さて、豊洲市場を出て有明こども図書館へ。有明こども図書館の学習ブースは全体の半分が隣席との仕切りが大きいタイプで、とても集中できるのだ。東京臨海エリアには更に多様なタイプの学習席を設置している晴海図書館があるが、人気があり座席の競争率も高い。それと比べて、規模が小さく、名前もこども向け施設っぽい、晴海フラッグの住宅の多さに比べると有明こども図書館付近は物流施設・商業施設・スポーツ施設が多くて住民は比較的少ないなどの理由で有明こども図書館の方が利用者が少なく、席を取りやすいのだ。

と思って学習ブースに入ろうとすると、11月から3月までは最大2時間ごとの受付制にするという看板が立っている。後で有明こども図書館のX(旧twitter)をさかのぼってみたところ、今年の夏休みから受付制を始めたようだ。そうかここも知られてしまったかという残念な気持ちが半分、ここの競争率の高さが常態化して拡張してくれないかという期待が半分、というのはここは360度望める展望台のうちレストランだったところを図書館に改修した施設、いっそ展望台部分も含めて「臨海地域の景色が望める図書館」にし、資料もこども向けに限定せず一般向けにも広げ、学習ブースも増やして…という妄想が私の頭の中にあるのだ。受付制の説明を前に、妄想が膨らんでしまう。

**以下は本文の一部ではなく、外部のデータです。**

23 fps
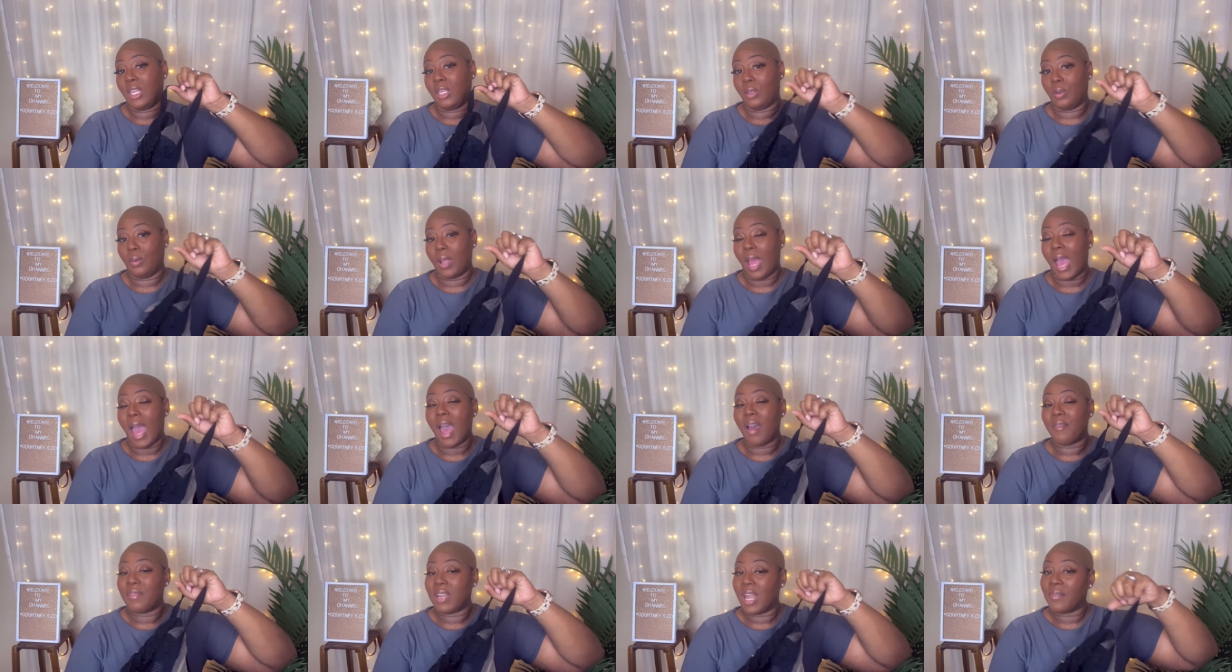unit. I
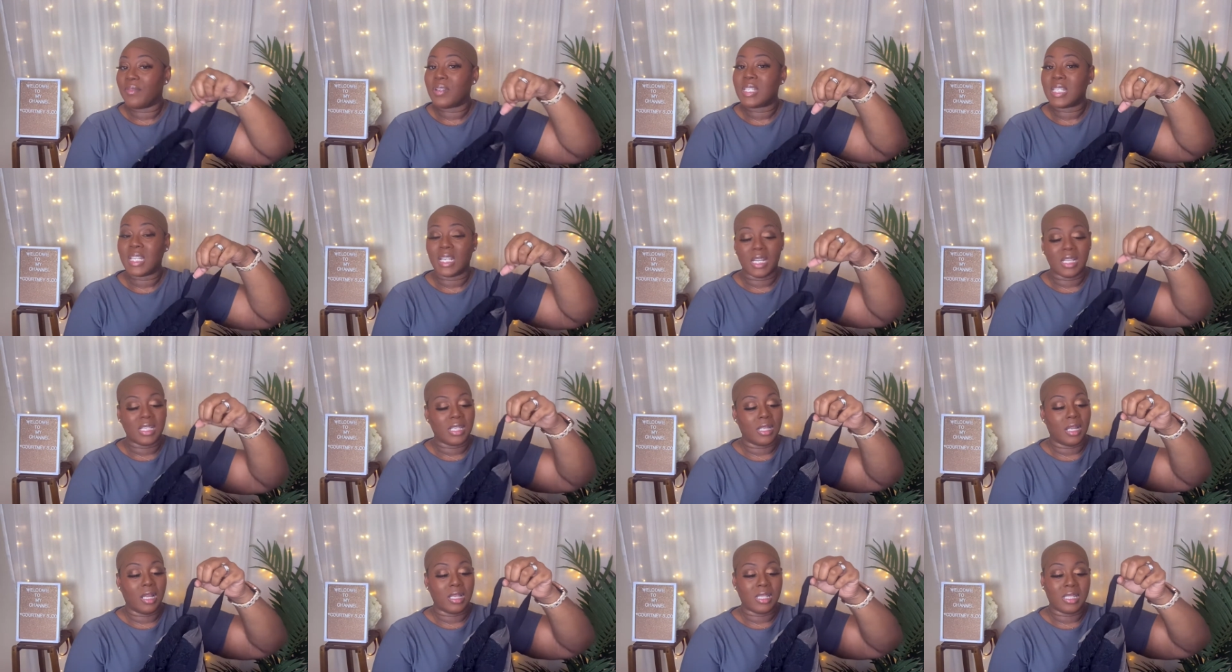have never seen a,
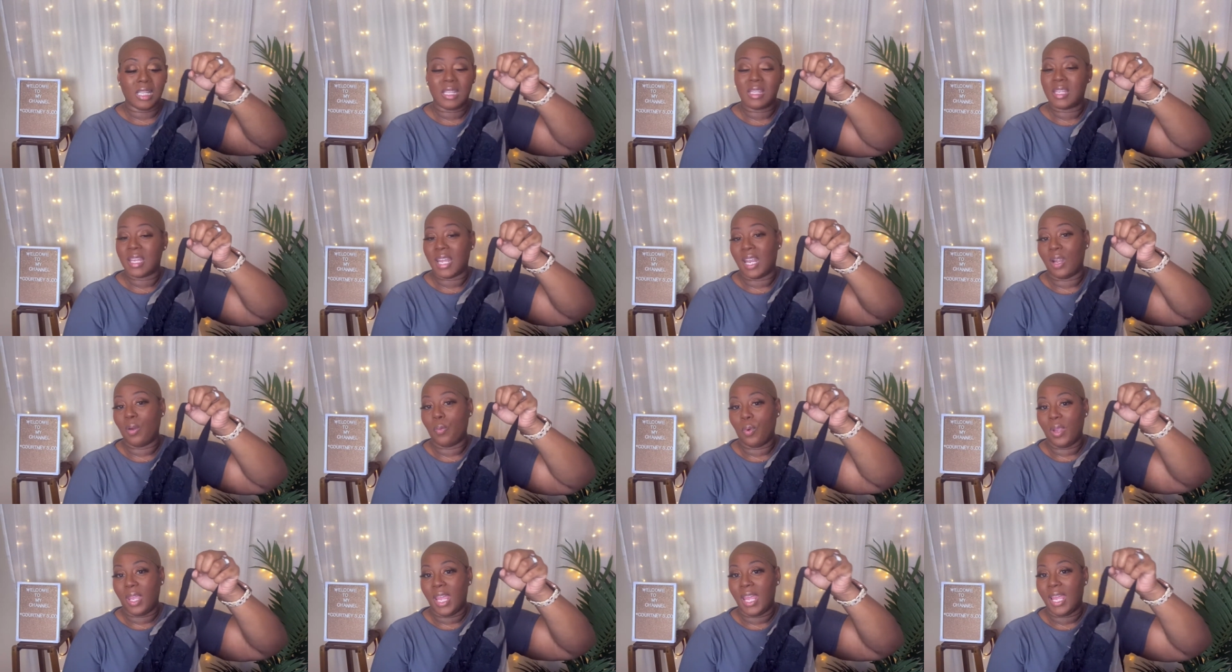a
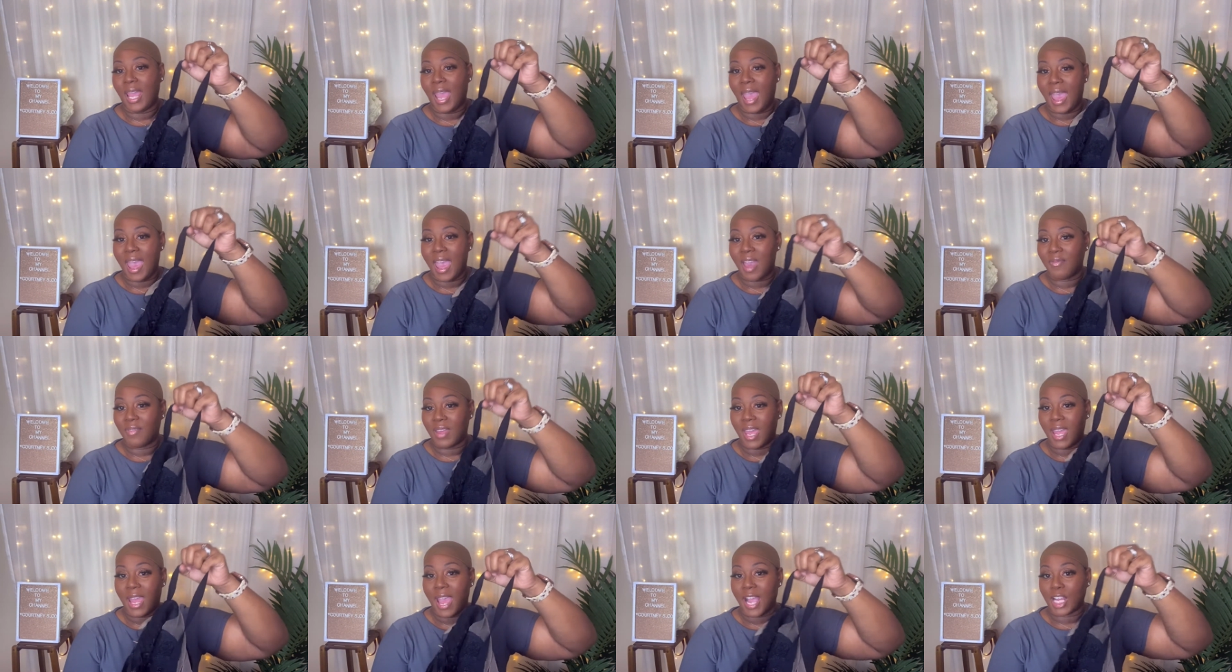synthetic wig have
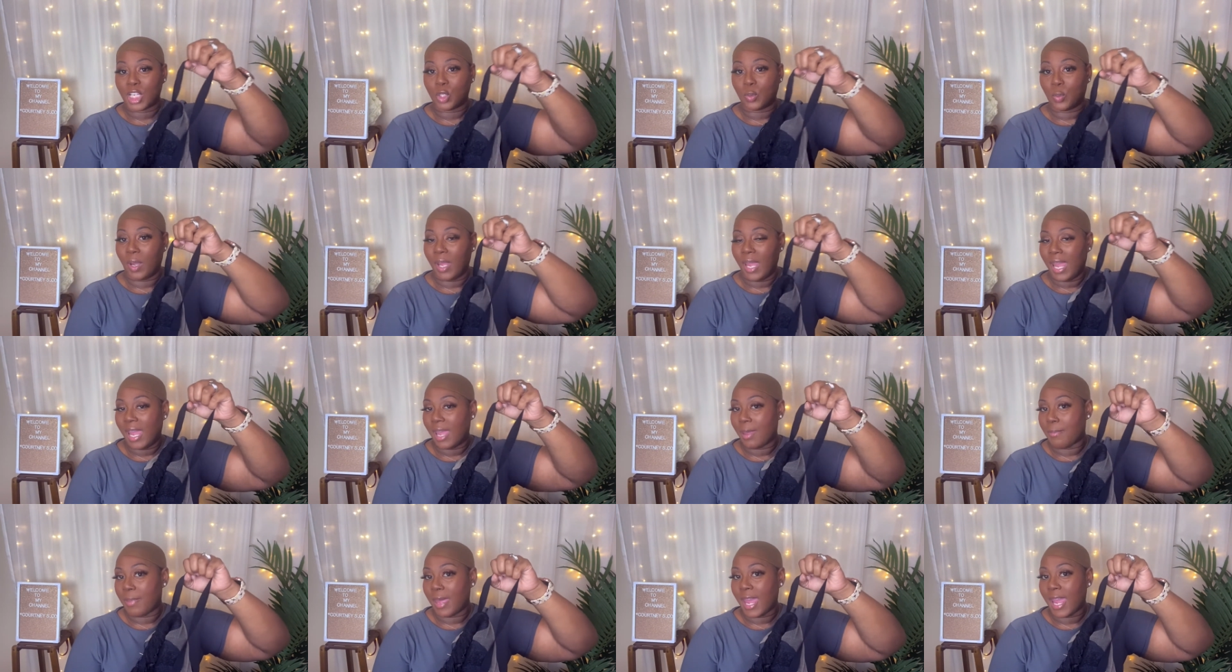an actual
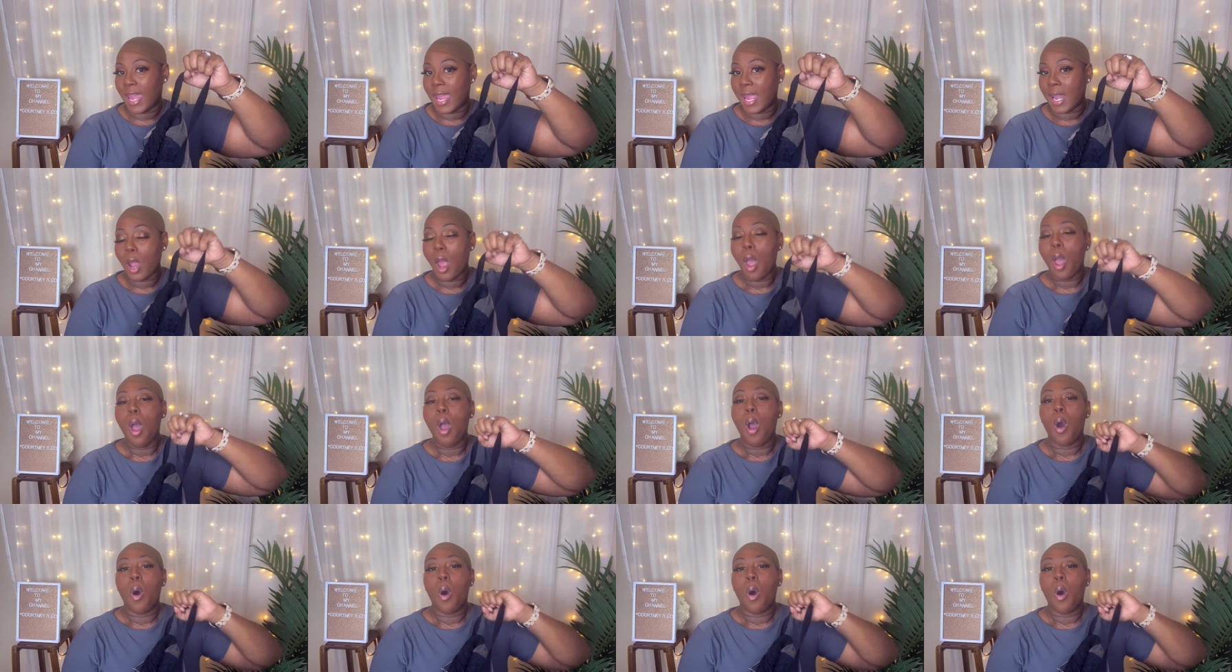headband.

受付をすると、空調が止まっていて寒いので膝掛けを使うかと聞かれる。有明こども図書館は有明スポーツセンターの中にあるのだが、このスポーツセンターは隣の有明清掃工場の熱源を使って空調を動かしており、清掃工場が稼働停止すると空調が止まってしまう、今日もその状態だというのだ。そういえば前にもそんな注意書きを見たことがある、つまりこの図書館はときどきそういう状態になるのである。来る前に有明こども図書館のX(旧twitter)を確認しておけばよかったと思うが時すでに遅し、せっかく来たので利用することにする。

席に着いて、マフラーは外すもコードは脱がない方がいい気がして、しばらくはその状態で本を読む。そのうち寒くなってきて、マフラーを巻く。ちょうど、という言葉が合っているのかわからないが、このとき読んだのが太陽が昇らない冬に北の極地を旅する『極夜行』で、この本で描かれた世界に比べたら断然温かい、でも普段暖房の恩恵を当たり前のように受けている身には寒いこの場所でこの本を読んでいる状況をどう考えたらいいのかわからなくなる。地域の天候をよく知る人に今は止めた方がいいと言われながらも出発した著者がそれまでの冒険歴による自信過剰で自然を軽視しているように思いつつ、自分もせっかく来たのだからと暖房が効かない場所で読書している。

そうしていると学習ブースを使っている人の1人が寝ていびきをかきだして、うるさいと思う気持ち、この寒い空間で寝たら風邪引くよという思い、職員に言って起こしてもらった方がいい気がするが動くのが面倒臭いという気持ちが混ざったまま結局何もせずに読書を続けているうちに私の座席利用時間が終了。その頃にはいびきも終わっていた。

せっかく来て座席だけの利用ももったいないので雑誌を物色。整理整頓の特集が目に留まって『天然生活』2026年1月号を開くが、いざページをめくるとその特集よりも鍋料理・スープ料理の写真に目を奪われる。今日の晩御飯は鍋にしよう、今冷蔵庫にあるもので鍋ができるはず。

次に展示コーナーにあった『タワマン理事長』を手に取る。寒い部屋で極地旅行の本を読んだ後の、タワマンの多い地域でタワマン本読書だと思いながら、トラブルが次々と発生する体験記を興味深く読む。このときには気付かなかったが、児童向け中心のこの図書館であんな本を所蔵しているのかと不思議に思い、家に着いてから検索してみたら、有明こども図書館での所蔵はなく、東陽江東深川豊洲砂町東雲で所蔵となっている。有明こどもは豊洲の分館扱いなので、おそらく豊洲の所蔵を持ってきたのだろう。そういうかたちで大人向けの本を展示することがあるのか、そのつもりで展示コーナーをもっとよく見ることにしよう。

図書館を出るとすっかり陽も落ちて寒く、家に着けば鍋で温まれると自分を鼓舞して、自転車を漕いだ。